NSM MARCHERS: Sig heil! Sig heil! Sig heil!
RICK ROWLEY: More than anyone else at the rally, JT Ready embodies the link between white supremacist ideology and mainstream conservative politics. JT was a Republican precinct committeeman in Phoenix and a candidate for the Arizona House of Representatives. His writing appeared on mainstream conservative websites, and he regularly spoke at rallies with powerful Arizona political figures. JT is a former Marine and was also an early collaborator with the vigilante groups that patrol the Mexican border. They call themselves Minutemen, after the citizens’ militias of the American Revolution. Here Ready is in 2004 with Chris Simcox, the founder of the Minuteman Civil Defense Corps.
CHRIS SIMCOX: Chris Simcox, founder of Civil Homeland Defense.
JT READY: JT Ready, candidate for Arizona House.
RICK ROWLEY: JT was a rising star in the Republican Party. But after Obama’s election, he came out publicly as a member of the National Socialist Movement, which he now proclaims proudly on his license plate. JT agreed to meet with us, but he wanted to do the interview out in the middle of the desert on Highway 88.
JT READY: What I’m fighting for, primarily, at this point is the survival of the white race.
RICK ROWLEY: JT says that white Americans have been dispossessed and sees America teetering on the edge of a crisis in which their very survival is at stake.

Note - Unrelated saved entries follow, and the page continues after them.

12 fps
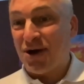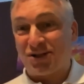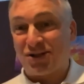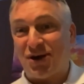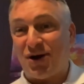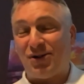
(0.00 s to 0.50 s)

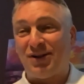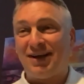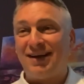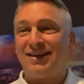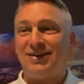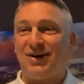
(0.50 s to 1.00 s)
at all.
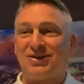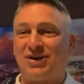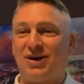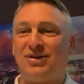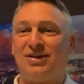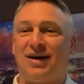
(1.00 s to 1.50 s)
Not at
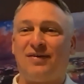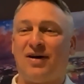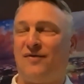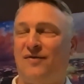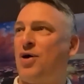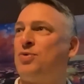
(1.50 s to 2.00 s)
all.
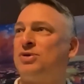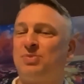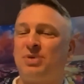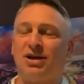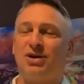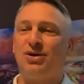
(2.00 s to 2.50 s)
I've always
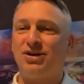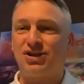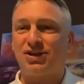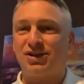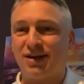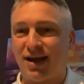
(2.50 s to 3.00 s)
been a
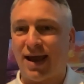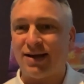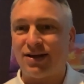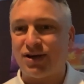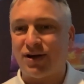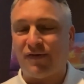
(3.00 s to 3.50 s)
huge
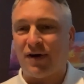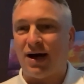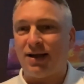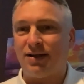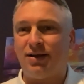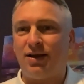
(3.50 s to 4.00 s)
Hendry
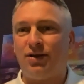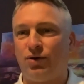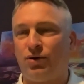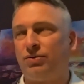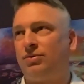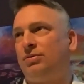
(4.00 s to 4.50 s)
fan. You
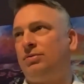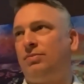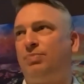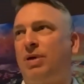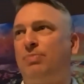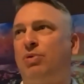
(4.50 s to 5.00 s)
know,
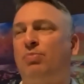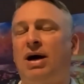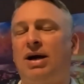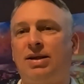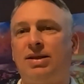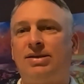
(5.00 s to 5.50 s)
people
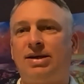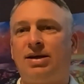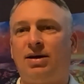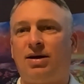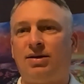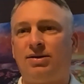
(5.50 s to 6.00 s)
back in the day
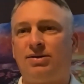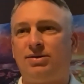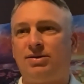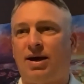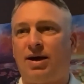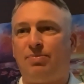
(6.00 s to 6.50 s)
had
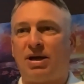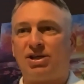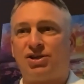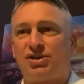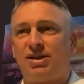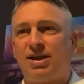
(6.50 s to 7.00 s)

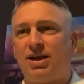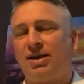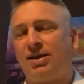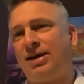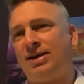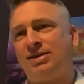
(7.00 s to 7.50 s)
pictures of naked
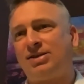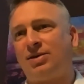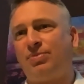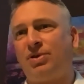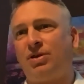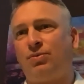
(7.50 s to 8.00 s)
ladies
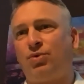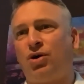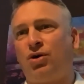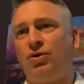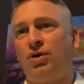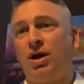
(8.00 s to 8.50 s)
up on their
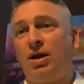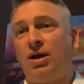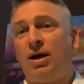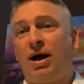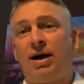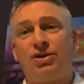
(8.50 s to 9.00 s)
wall.
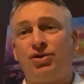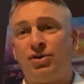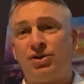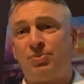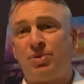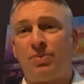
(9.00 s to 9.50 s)
I had
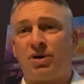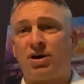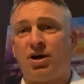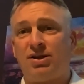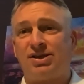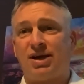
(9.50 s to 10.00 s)
newspaper
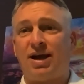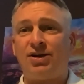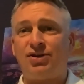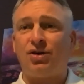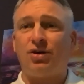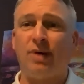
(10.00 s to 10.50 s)
cuttings of
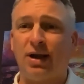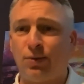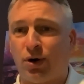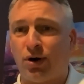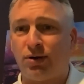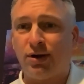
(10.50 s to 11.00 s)
Hendry on my wall.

JT READY: Any event which sparks this off—it could be during an election time, it could be the assassination of a prominent leader on either side—things could erupt. Now, within the white movement, we call it “RaHoWa,” racial holy war. And I do believe in a racial holy war, and I believe that we are already fighting that, except that our side hasn’t even begun to fight back yet. So we’re trying to waken our people for survival.